Von dpa 09.07.2021, 07:24
Ein Polizeibeamter demonstriert einen Schuss mit einem Distanzelektroimpulsgerät.
Ein Polizeibeamter demonstriert einen Schuss mit einem Distanzelektroimpulsgerät. Rolf Vennenbernd/dpa/Illustration

Erfurt - Die Linke-Fraktion im Landtag sieht angesichts geringer Einsatzzahlen keinen Bedarf an einer vermehrten Ausstattung von Thüringer Polizisten mit Elektroschockgeräten. Nach einer Antwort des Innenministeriums auf eine Linke-Landtagsanfrage dazu hat es im vergangenen Jahr keinen einzigen Einsatz der Landespolizei gegeben, bei dem ein solches Gerät zur Anwendung kam oder dies angedroht wurde. Gleiches gelte für das Jahr 2019. Die bislang letzten beiden Einsätze dieser Waffen hätten sich im Jahr 2018 ereignet. „Ein Einsatz in der Fläche der Polizei wäre unverhältnismäßig, nicht zuletzt wegen der fehlenden medizinischen Begleitung“, sagte der Linke-Innenpolitiker Steffen Dittes der Deutschen Presse-Agentur.

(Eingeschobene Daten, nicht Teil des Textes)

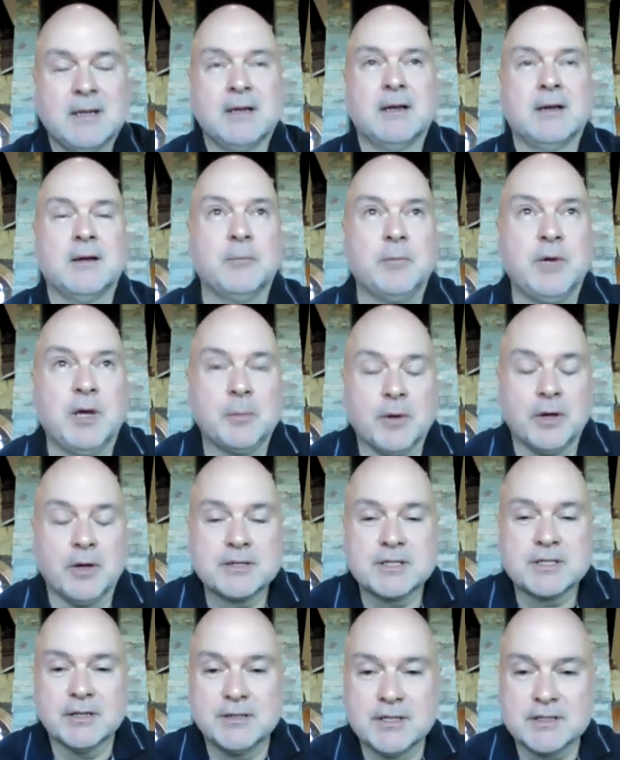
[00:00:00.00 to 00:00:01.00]
People are
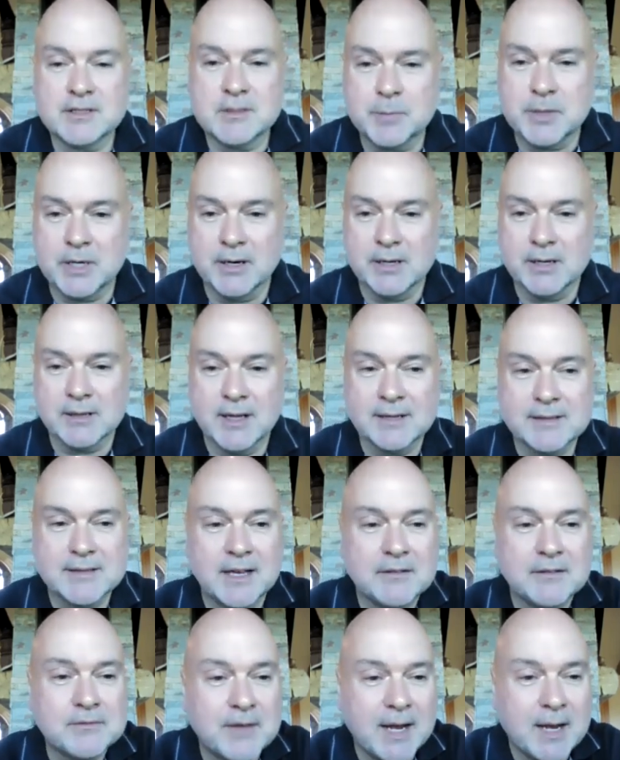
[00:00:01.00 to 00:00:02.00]
still disappearing, like
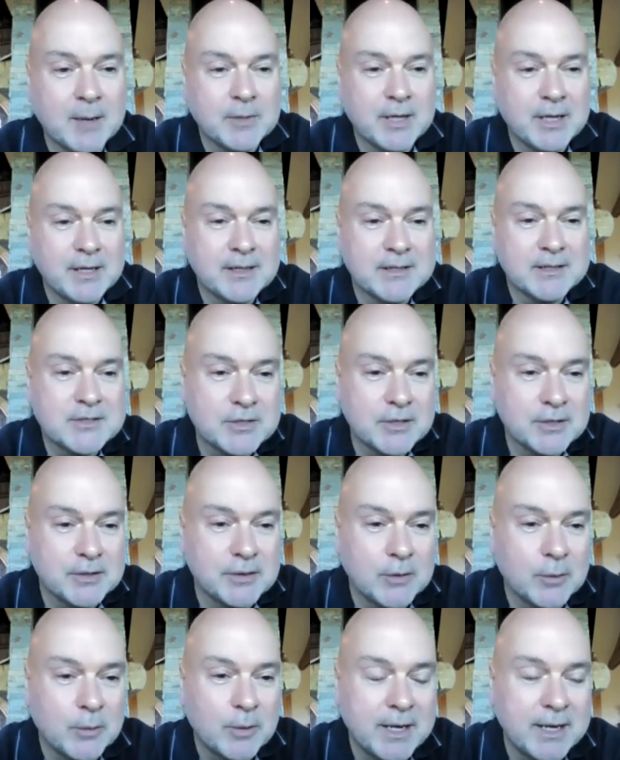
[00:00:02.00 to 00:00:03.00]
that family that stood in
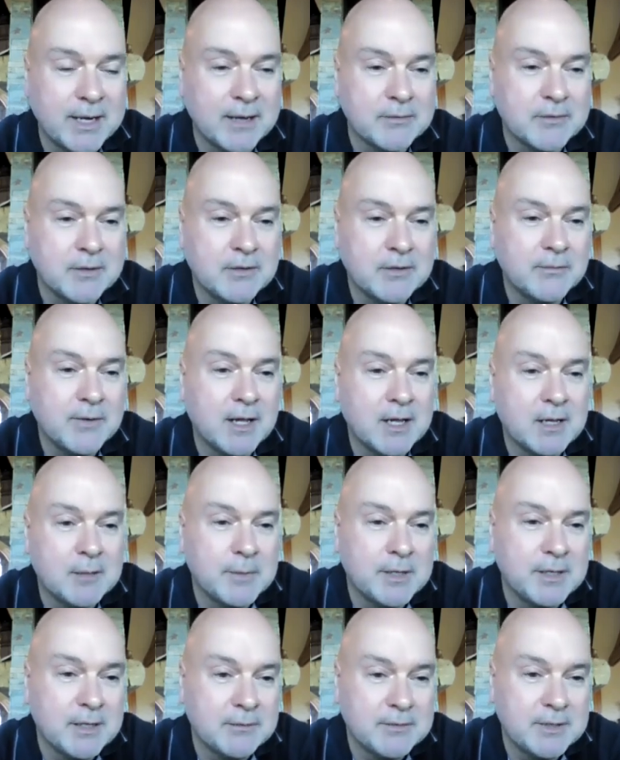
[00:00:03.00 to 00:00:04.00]
the way of the
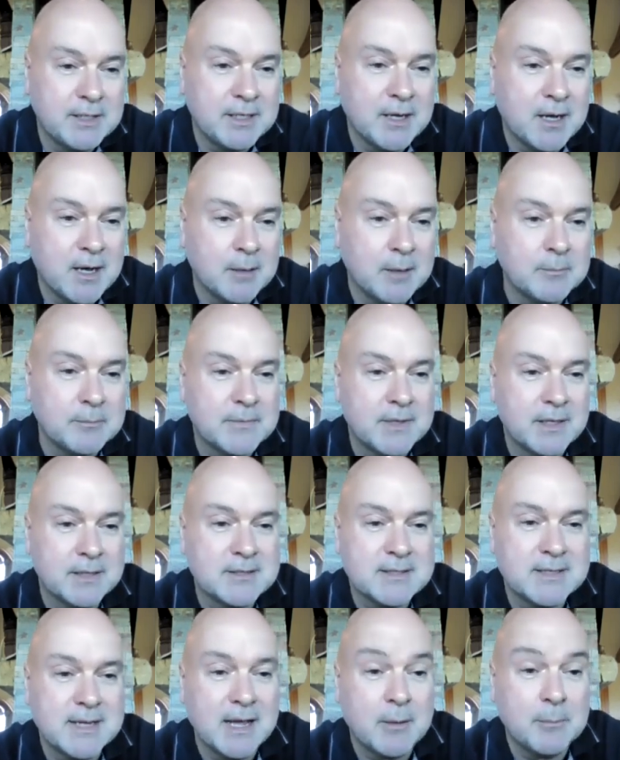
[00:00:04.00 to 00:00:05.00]
development of Neom
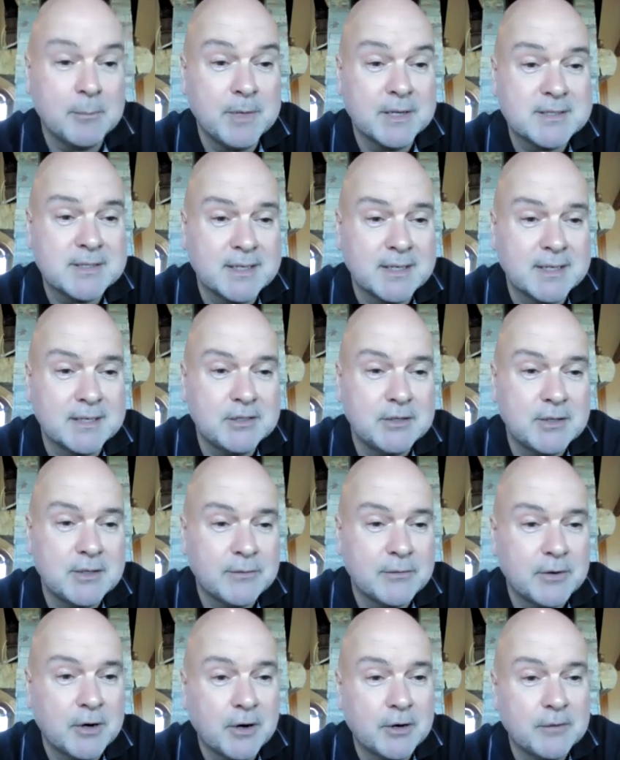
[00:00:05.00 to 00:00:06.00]
that's now missing, and you
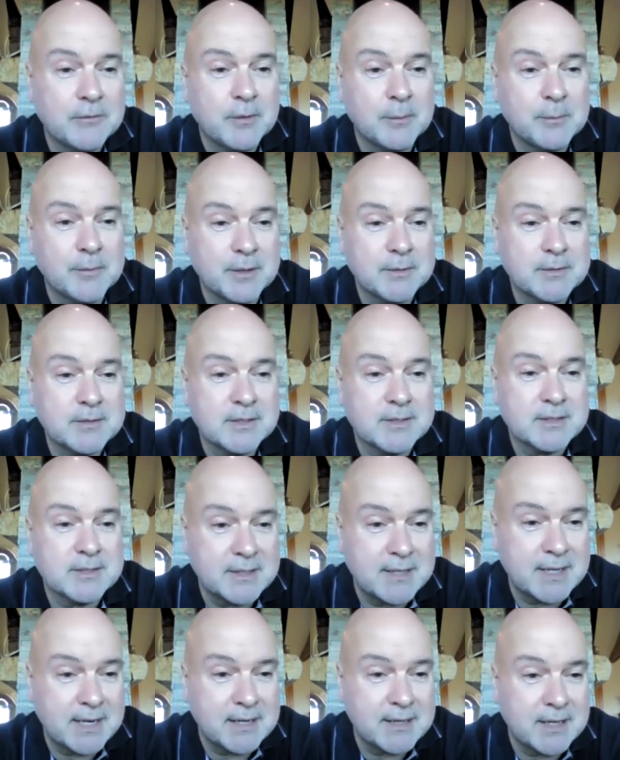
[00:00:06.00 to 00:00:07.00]
haven't heard from them since the
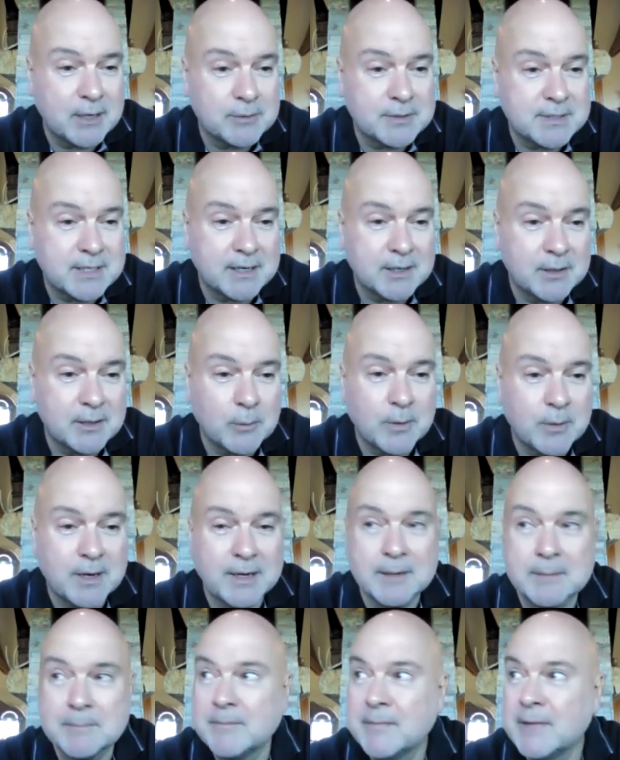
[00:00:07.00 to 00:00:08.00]
day they were taken away.
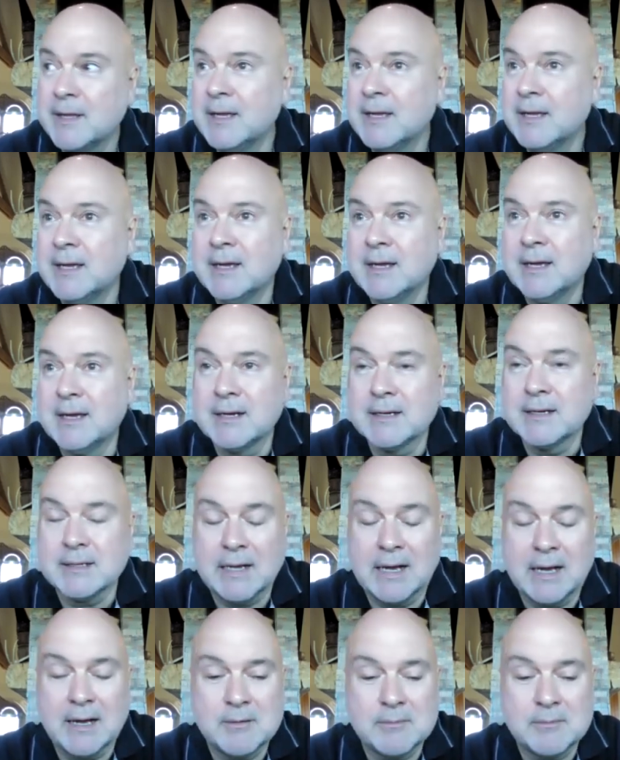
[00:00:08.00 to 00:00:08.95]
Yeah.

In Thüringen sind nur die Spezialeinheiten des Landeskriminalamtes, die vor allem gegen besonders gewaltbereite Tatverdächtige eingesetzt werden, mit dieser Waffe - englisch: Taser - ausgerüstet. Taser verschießen entweder kleine Pfeile, an denen dünne Kabel befestigt sind, über die Elektroimpulse übertragen werden. Oder sie werden aus kürzester Entfernung direkt auf den Körper des Angreifers aufgesetzt. In der Vergangenheit hatte es in der Landespolitik immer wieder Diskussionen darüber gegeben, ob nicht etwa auch Streifenpolizisten des Landes mit Tasern ausgestattet werden könnten.